James practiced what he preached, the establishment of a complete psychology, one that included experimental methods as well as yet-to-be developed methods for studying topics unapproachable by experimentation. Psychology’s path in America after James did not follow his model. Instead, American psychologists, by and large, stuck to experimental methods alone and began to use those methods on animals as well as humans. By the third decade of the 20th century American psychology bore little resemblance to James’ model.

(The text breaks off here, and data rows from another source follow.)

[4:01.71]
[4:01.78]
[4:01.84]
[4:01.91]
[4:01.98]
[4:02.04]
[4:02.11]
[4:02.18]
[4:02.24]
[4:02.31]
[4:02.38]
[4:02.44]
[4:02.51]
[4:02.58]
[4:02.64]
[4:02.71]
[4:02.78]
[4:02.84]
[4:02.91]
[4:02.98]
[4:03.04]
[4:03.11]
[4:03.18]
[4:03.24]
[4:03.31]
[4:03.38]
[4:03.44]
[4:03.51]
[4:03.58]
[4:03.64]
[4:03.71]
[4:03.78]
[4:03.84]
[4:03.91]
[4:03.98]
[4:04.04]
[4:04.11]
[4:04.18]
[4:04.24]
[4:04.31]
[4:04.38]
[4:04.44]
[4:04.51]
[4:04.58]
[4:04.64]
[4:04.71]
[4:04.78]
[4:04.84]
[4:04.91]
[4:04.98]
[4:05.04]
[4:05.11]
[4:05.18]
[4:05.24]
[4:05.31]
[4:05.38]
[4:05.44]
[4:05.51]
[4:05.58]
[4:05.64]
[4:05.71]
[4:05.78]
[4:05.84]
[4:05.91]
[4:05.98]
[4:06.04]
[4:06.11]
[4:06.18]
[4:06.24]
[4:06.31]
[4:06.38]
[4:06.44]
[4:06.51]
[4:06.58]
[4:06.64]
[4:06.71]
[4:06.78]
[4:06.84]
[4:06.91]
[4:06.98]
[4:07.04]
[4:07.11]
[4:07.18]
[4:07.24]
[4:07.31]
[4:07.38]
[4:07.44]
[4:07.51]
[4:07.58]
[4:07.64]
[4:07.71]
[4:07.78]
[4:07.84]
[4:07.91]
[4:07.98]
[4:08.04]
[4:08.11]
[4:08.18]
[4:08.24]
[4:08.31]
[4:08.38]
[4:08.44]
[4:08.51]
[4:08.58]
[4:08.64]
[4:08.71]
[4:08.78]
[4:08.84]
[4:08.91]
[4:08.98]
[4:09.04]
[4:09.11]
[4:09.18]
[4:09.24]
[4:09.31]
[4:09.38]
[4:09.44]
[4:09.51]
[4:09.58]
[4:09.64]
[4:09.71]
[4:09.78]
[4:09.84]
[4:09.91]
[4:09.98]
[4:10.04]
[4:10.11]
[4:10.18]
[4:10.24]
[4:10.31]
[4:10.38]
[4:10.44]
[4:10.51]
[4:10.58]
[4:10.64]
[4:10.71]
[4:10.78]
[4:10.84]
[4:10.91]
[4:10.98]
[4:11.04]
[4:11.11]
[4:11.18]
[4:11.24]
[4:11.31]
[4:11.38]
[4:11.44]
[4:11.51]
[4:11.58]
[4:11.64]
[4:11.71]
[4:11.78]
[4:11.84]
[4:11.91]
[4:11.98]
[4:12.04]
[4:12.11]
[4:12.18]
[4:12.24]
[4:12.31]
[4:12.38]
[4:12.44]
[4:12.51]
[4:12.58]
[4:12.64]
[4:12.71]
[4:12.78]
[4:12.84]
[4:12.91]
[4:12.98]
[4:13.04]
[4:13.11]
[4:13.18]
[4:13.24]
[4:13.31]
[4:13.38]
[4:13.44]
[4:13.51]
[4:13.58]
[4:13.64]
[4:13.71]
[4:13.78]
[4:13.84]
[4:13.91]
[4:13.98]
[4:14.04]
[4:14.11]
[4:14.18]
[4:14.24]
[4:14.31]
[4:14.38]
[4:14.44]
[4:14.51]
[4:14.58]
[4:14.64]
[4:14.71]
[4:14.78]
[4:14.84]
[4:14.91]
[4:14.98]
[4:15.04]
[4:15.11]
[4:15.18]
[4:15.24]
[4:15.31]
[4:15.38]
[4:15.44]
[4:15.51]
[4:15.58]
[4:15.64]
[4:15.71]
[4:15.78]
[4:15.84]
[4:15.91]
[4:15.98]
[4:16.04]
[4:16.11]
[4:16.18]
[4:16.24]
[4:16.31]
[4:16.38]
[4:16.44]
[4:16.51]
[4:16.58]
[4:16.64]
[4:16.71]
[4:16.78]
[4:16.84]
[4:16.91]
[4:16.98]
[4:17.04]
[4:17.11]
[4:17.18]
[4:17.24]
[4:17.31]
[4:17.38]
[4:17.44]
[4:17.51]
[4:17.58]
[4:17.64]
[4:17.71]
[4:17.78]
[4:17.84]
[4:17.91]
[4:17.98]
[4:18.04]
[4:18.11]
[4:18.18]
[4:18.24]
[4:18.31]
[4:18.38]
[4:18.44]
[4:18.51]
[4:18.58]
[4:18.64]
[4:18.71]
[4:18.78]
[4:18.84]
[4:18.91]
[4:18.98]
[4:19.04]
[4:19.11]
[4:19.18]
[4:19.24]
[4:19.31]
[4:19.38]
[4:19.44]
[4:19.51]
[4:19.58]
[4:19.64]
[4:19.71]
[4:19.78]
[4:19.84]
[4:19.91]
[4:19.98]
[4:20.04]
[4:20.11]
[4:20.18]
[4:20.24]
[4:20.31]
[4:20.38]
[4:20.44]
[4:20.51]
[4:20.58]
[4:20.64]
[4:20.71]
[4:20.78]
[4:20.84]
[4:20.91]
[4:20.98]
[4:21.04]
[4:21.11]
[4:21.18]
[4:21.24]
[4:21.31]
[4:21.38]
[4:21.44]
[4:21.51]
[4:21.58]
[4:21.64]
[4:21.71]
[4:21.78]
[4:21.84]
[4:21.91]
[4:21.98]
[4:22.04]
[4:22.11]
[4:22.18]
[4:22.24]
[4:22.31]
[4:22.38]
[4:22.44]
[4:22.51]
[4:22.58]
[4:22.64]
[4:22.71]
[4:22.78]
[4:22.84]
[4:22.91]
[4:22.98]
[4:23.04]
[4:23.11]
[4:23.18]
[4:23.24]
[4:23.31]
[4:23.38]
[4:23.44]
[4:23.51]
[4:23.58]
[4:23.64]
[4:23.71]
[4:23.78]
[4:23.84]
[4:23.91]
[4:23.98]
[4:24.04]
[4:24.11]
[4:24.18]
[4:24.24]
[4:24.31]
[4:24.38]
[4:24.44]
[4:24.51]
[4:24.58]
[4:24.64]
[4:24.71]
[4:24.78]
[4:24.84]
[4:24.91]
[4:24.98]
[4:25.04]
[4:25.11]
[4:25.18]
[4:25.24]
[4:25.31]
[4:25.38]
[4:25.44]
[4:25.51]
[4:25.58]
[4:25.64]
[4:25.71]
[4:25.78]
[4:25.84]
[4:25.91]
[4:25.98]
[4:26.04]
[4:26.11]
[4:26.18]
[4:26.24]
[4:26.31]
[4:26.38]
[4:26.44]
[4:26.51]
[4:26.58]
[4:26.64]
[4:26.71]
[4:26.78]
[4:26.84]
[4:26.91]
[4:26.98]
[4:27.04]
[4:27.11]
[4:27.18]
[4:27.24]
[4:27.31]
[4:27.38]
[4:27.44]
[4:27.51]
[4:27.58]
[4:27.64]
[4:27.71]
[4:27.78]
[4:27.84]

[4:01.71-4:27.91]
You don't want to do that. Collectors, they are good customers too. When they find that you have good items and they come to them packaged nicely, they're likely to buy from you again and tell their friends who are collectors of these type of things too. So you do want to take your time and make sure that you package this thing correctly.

By 1891 James was spending up to four hours a day in the Harvard psychology laboratory supervising as many as 80 students. He always complained about having to spend that much time there, and often characterized lab work as boring, although much of the material in his texts had come from his own, original work in that laboratory. That year, Eliot allowed James to recruit a replacement for himself in the Harvard psychological laboratory. James successfully recruited a younger, German psychologist, Hugo Münsterberg, whom he had first met in Paris at the first International Conference of Physiological Psychology three years earlier. Münsterberg accepted a three-year probationary appointment. Although he returned to Germany after his initial stay at Harvard, he returned a few years lager and remained there until his premature death in 1916.
Marginal definition: functionalism-an early school of thought in American psychology that sought to discover ways to improve the match between organisms, their minds, and their environments.
Marginal definition: phenomenology-the philosophical system that examines conscious experience itself directly, intentionally, and from one’s own point of view.